Saved entries
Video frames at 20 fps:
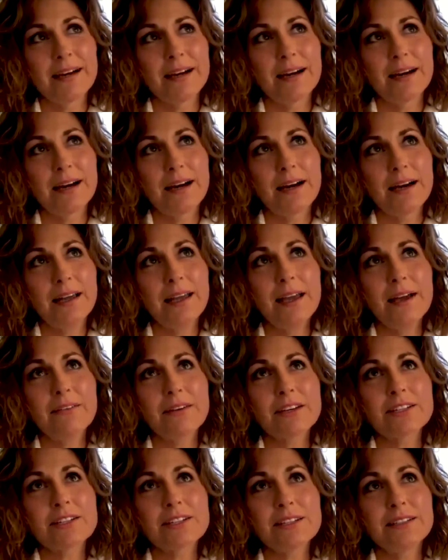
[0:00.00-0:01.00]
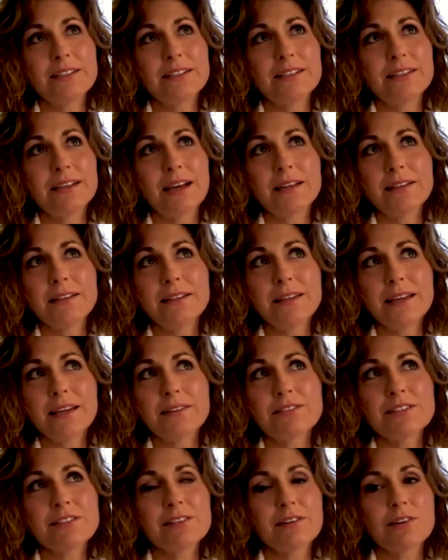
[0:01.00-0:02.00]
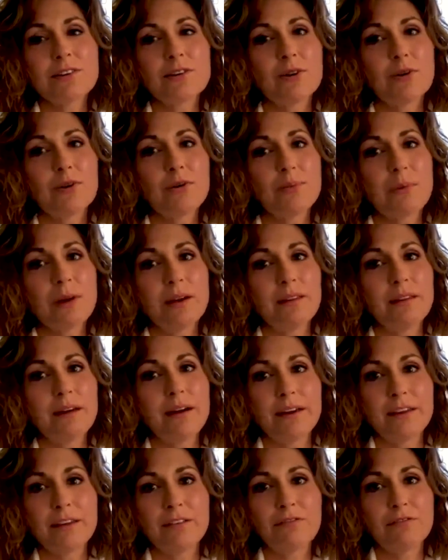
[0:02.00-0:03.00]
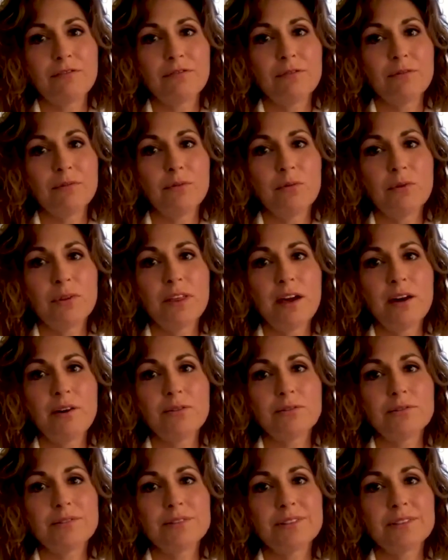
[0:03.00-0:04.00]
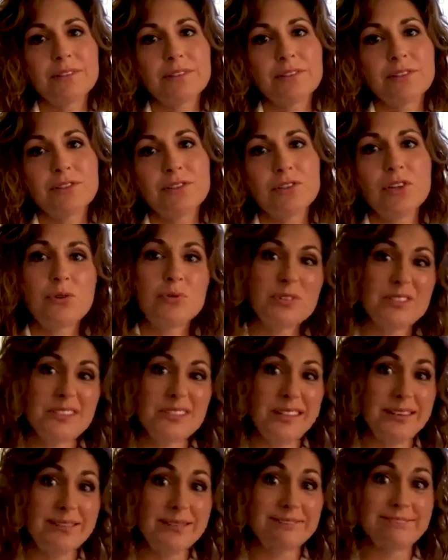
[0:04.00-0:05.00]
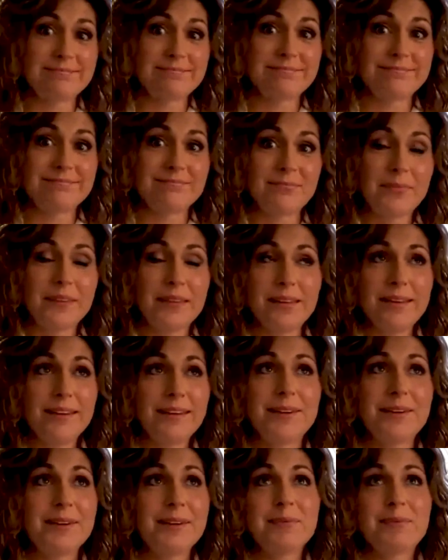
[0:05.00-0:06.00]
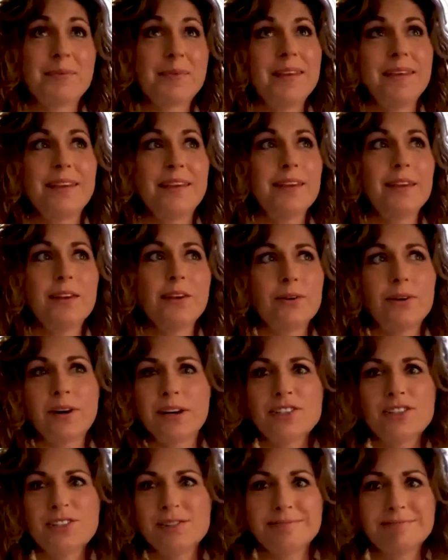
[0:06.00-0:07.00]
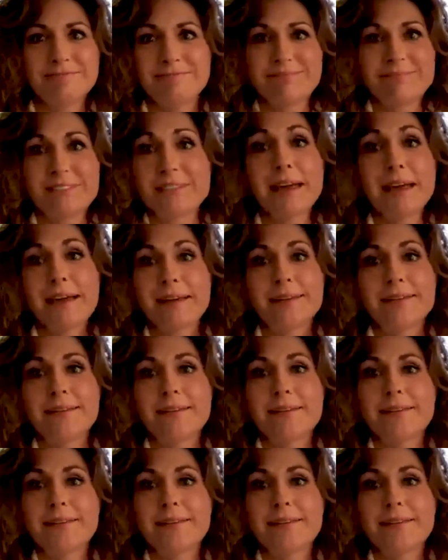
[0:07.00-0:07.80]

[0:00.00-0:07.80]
I have actually, I think I've sung all my life without noticing. You know, I just sang.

### How to complete this task:
Copy every record above exactly as written, but leave out the pictures.

### Task result:
Video frames at 20 fps:
[0:00.00-0:01.00]
[0:01.00-0:02.00]
[0:02.00-0:03.00]
[0:03.00-0:04.00]
[0:04.00-0:05.00]
[0:05.00-0:06.00]
[0:06.00-0:07.00]
[0:07.00-0:07.80]

[0:00.00-0:07.80]
I have actually, I think I've sung all my life without noticing. You know, I just sang.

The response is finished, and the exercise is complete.